The Student Suicidal Ideation and Depression Detection (StudentSADD) dataset was collected between August 2020 and January 2021 by the 2020 REU team and 2020-2021 MQP team advised by ML Tlachac and Prof. Rundensteiner with assistance from Ermal Toto. The StudentSADD dataset contains text prompt, voice recordings, retrospective smartphone data, and Twitter data labeled with demographics and PHQ-9 scores from over 300 college student participants.



The Early Mental Health Uncovering (EMU) framework is for mental illness screening with active and passive modalities. The EMU dataset was collected by the 2019-2020 MQP team advised by Ermal Toto, ML Tlachac, and Prof. Rundensteiner.  This dataset contains voice recordings, retrospective smartphone data, and twitter data labeled with PHQ-9 and GAD-7 scores from over 60 crowd-sourced participants.
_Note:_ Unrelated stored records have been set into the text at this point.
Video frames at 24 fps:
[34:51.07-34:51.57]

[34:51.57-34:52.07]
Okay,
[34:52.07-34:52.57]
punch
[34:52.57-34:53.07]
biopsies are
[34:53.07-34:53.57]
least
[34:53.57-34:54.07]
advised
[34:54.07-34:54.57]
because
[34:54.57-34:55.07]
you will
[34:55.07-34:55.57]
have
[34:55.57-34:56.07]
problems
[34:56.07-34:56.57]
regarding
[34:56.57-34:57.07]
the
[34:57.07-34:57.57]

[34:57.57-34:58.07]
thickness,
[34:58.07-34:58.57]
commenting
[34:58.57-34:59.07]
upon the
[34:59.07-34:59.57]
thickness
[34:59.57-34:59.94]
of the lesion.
The Mood Assessment Capable (Moodable) framework  is for depression assessment with retrospectively harvested smartphone and social media data.  This was the first dataset collected by a team at WPI, namely the 2017-2018 MQP team advised by Ermal Toto, Prof. Agu, and Prof. Rundensteiner.  The Moodable dataset contains retrospectively harvested smartphone and social media data labeled with PHQ-9 scores from over 300 crowd-sourced participants. 
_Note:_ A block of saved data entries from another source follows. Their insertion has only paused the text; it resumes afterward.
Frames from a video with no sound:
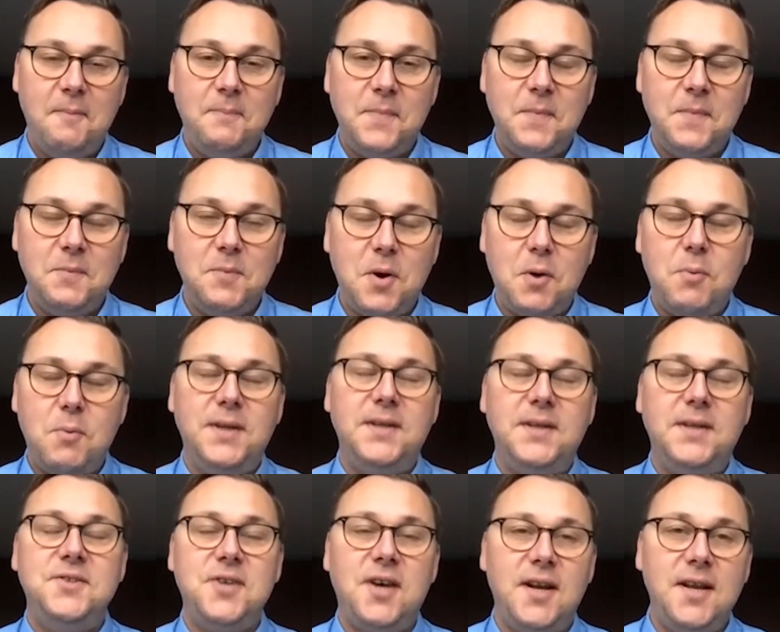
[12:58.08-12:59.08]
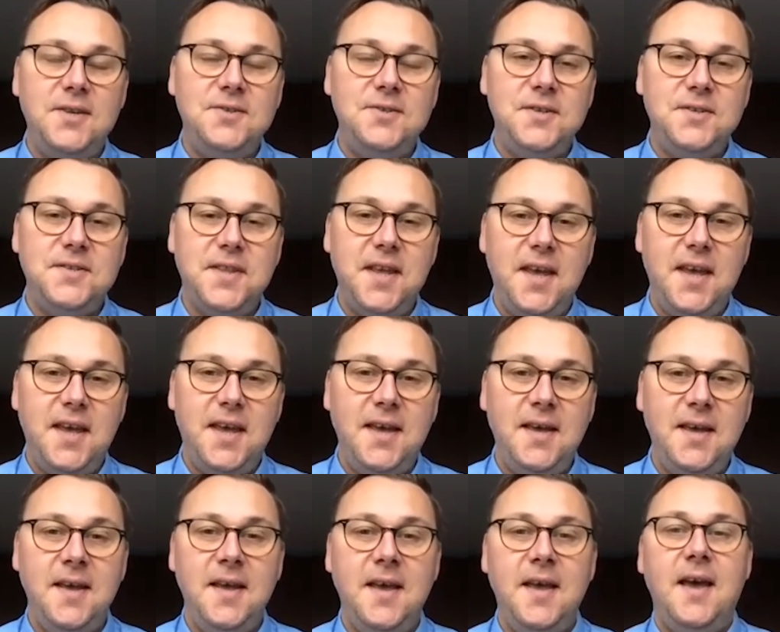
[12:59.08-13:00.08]
What were the challenges there,
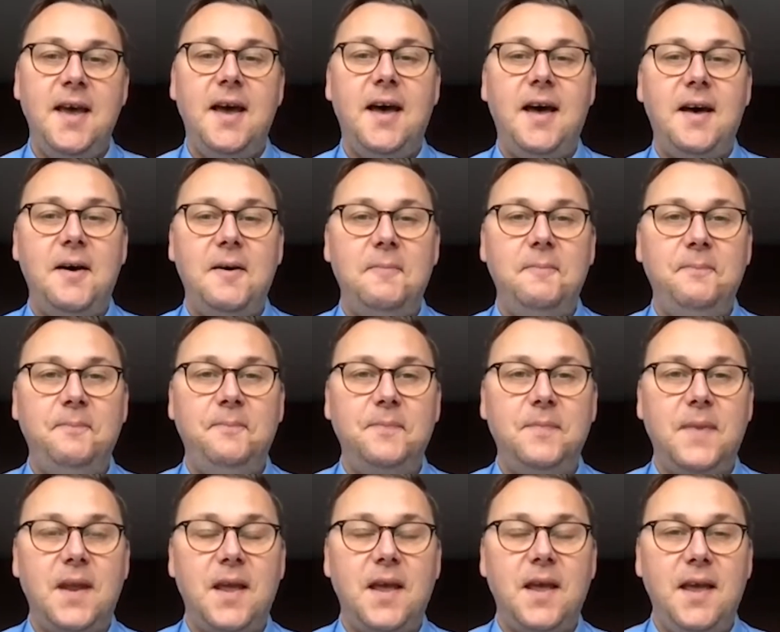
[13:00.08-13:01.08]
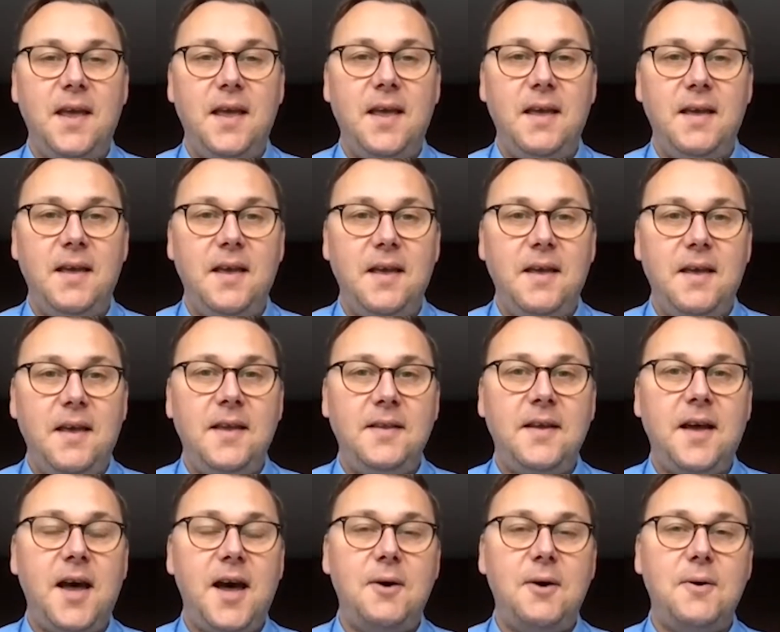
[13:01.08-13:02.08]
and
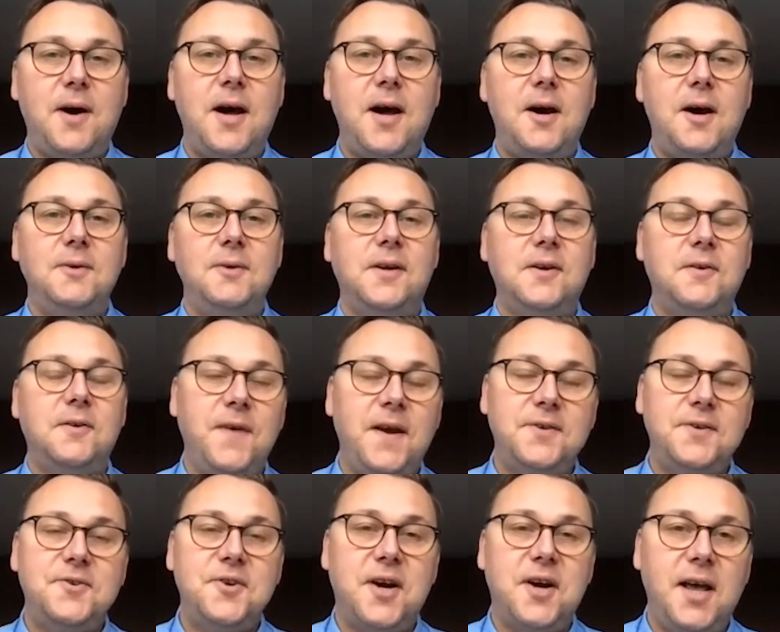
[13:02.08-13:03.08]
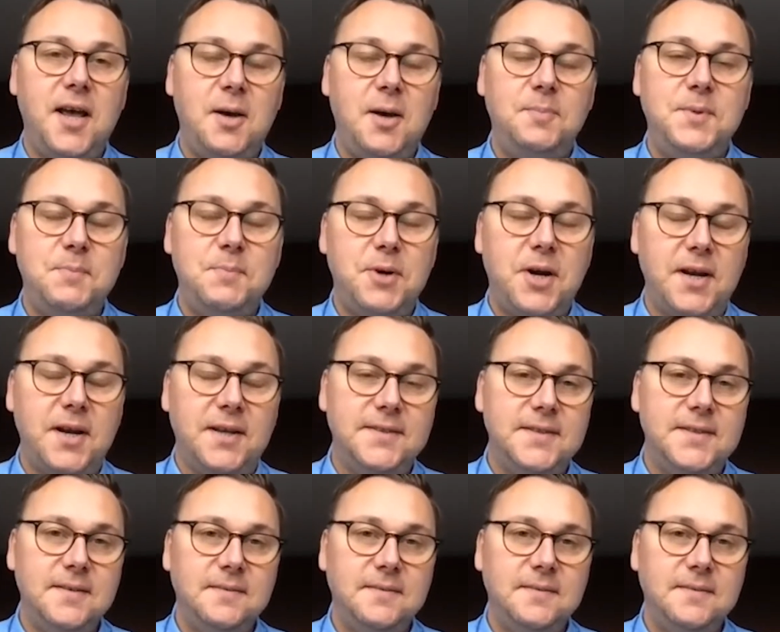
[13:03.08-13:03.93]
how the Covectra helped the brand?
The external Wizard-of-Oz subset of the Distress Analysis Interview Corpus contains clinical interviews with mental illness labels.  We have leveraged the audio component of these interviews to screen for depression.  



The external StudentLife dataset contains sensor and survey data from 48 students. We have leveraged the GPS component of this dataset to screen for depression.



This project started by performing emotion detection.  Emotivo is our name for the combination of the external Surrey Audio-Visual Expressed Emotion (SAVEE) database, the external RML Emotion Database, and the external Berlin Database of Emotional Speech.  RML used 6 basic emotions: anger, disgust, fear, happiness, sadness, and surprise, while SAVEE and Berlin added neutral state.